● **ACTION ITEM**
Quote the entries word for word. Omit the pictures.

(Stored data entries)
○ ○ ○
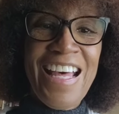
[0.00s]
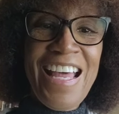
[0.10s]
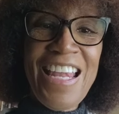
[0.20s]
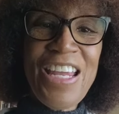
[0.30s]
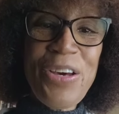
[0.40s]

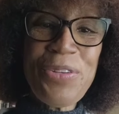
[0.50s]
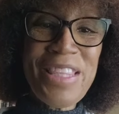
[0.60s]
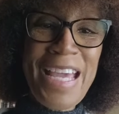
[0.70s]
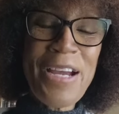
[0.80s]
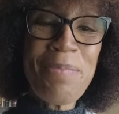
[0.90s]
Hello
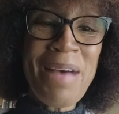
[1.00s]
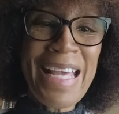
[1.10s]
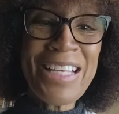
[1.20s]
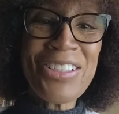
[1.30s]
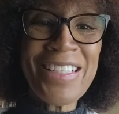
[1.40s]
there,
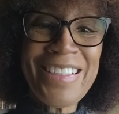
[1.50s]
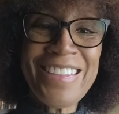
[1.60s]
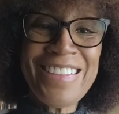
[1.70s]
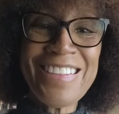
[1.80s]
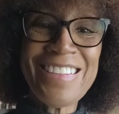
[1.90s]

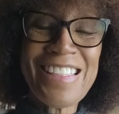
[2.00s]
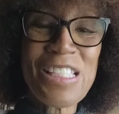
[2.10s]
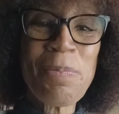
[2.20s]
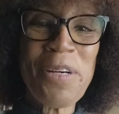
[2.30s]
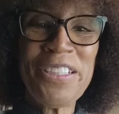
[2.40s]
Michaelers.
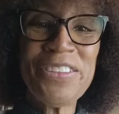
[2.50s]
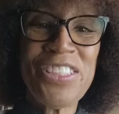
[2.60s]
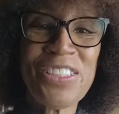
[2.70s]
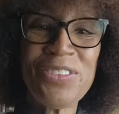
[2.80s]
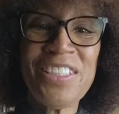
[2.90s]
It's Pearl
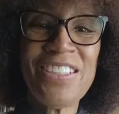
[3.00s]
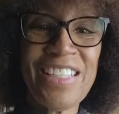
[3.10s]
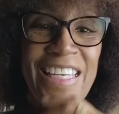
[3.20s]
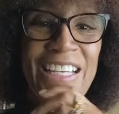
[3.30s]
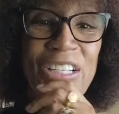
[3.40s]
Jr.
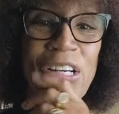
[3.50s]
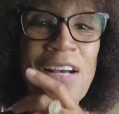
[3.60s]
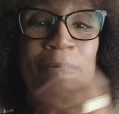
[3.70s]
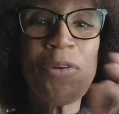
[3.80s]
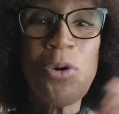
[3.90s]
here,
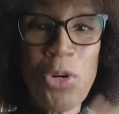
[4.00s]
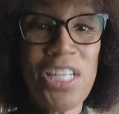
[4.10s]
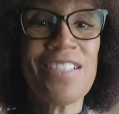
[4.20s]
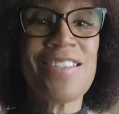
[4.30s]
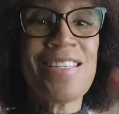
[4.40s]
of
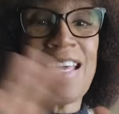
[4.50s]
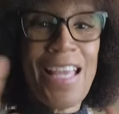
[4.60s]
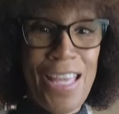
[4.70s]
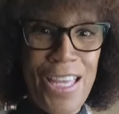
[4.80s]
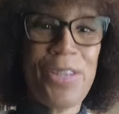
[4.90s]
course,
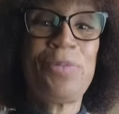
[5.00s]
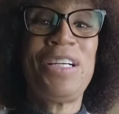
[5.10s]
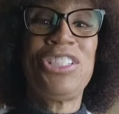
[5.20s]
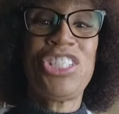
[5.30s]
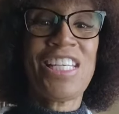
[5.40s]
in a
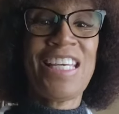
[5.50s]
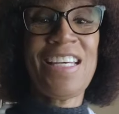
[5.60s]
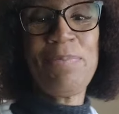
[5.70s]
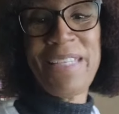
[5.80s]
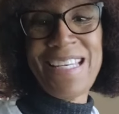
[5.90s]
rush
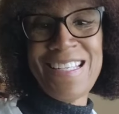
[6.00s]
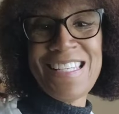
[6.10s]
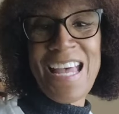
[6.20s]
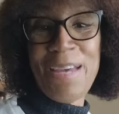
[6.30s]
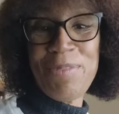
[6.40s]
again
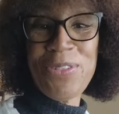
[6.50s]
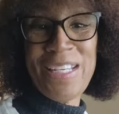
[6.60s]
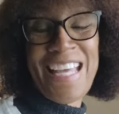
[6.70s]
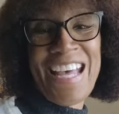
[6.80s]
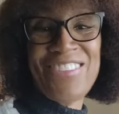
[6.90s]
because I'm
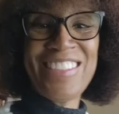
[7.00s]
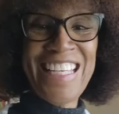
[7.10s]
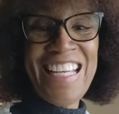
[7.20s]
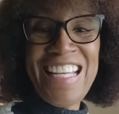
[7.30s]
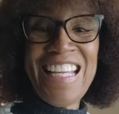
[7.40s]
going out
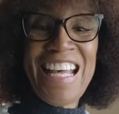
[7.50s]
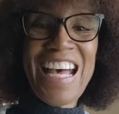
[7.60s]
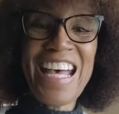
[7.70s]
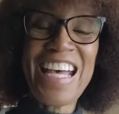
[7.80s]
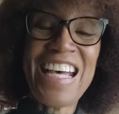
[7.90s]

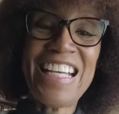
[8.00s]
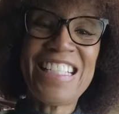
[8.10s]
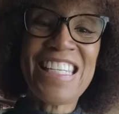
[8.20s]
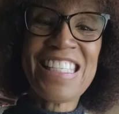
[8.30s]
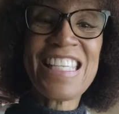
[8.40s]

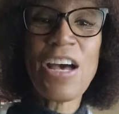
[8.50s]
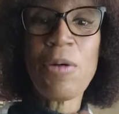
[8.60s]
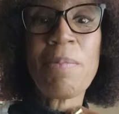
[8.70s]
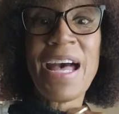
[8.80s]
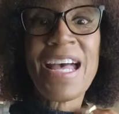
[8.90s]
to
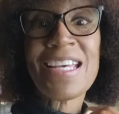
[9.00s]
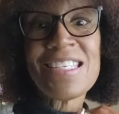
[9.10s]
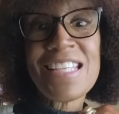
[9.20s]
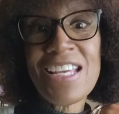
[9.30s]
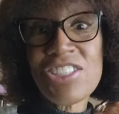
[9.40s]
sell my
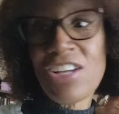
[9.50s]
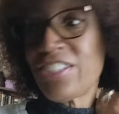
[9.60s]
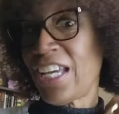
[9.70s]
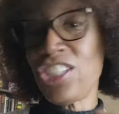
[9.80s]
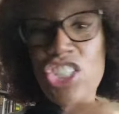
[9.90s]
Stays All
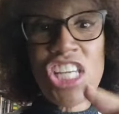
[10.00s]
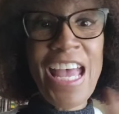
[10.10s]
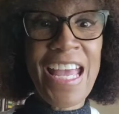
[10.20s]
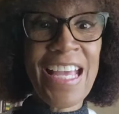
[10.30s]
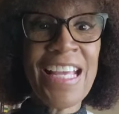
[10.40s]
Day
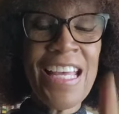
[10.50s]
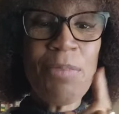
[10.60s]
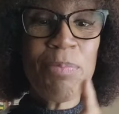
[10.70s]
SHEA.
○ ○ ○
● **THE ANSWER**
[0.00s]
[0.10s]
[0.20s]
[0.30s]
[0.40s]

[0.50s]
[0.60s]
[0.70s]
[0.80s]
[0.90s]
Hello
[1.00s]
[1.10s]
[1.20s]
[1.30s]
[1.40s]
there,
[1.50s]
[1.60s]
[1.70s]
[1.80s]
[1.90s]

[2.00s]
[2.10s]
[2.20s]
[2.30s]
[2.40s]
Michaelers.
[2.50s]
[2.60s]
[2.70s]
[2.80s]
[2.90s]
It's Pearl
[3.00s]
[3.10s]
[3.20s]
[3.30s]
[3.40s]
Jr.
[3.50s]
[3.60s]
[3.70s]
[3.80s]
[3.90s]
here,
[4.00s]
[4.10s]
[4.20s]
[4.30s]
[4.40s]
of
[4.50s]
[4.60s]
[4.70s]
[4.80s]
[4.90s]
course,
[5.00s]
[5.10s]
[5.20s]
[5.30s]
[5.40s]
in a
[5.50s]
[5.60s]
[5.70s]
[5.80s]
[5.90s]
rush
[6.00s]
[6.10s]
[6.20s]
[6.30s]
[6.40s]
again
[6.50s]
[6.60s]
[6.70s]
[6.80s]
[6.90s]
because I'm
[7.00s]
[7.10s]
[7.20s]
[7.30s]
[7.40s]
going out
[7.50s]
[7.60s]
[7.70s]
[7.80s]
[7.90s]

[8.00s]
[8.10s]
[8.20s]
[8.30s]
[8.40s]

[8.50s]
[8.60s]
[8.70s]
[8.80s]
[8.90s]
to
[9.00s]
[9.10s]
[9.20s]
[9.30s]
[9.40s]
sell my
[9.50s]
[9.60s]
[9.70s]
[9.80s]
[9.90s]
Stays All
[10.00s]
[10.10s]
[10.20s]
[10.30s]
[10.40s]
Day
[10.50s]
[10.60s]
[10.70s]
SHEA.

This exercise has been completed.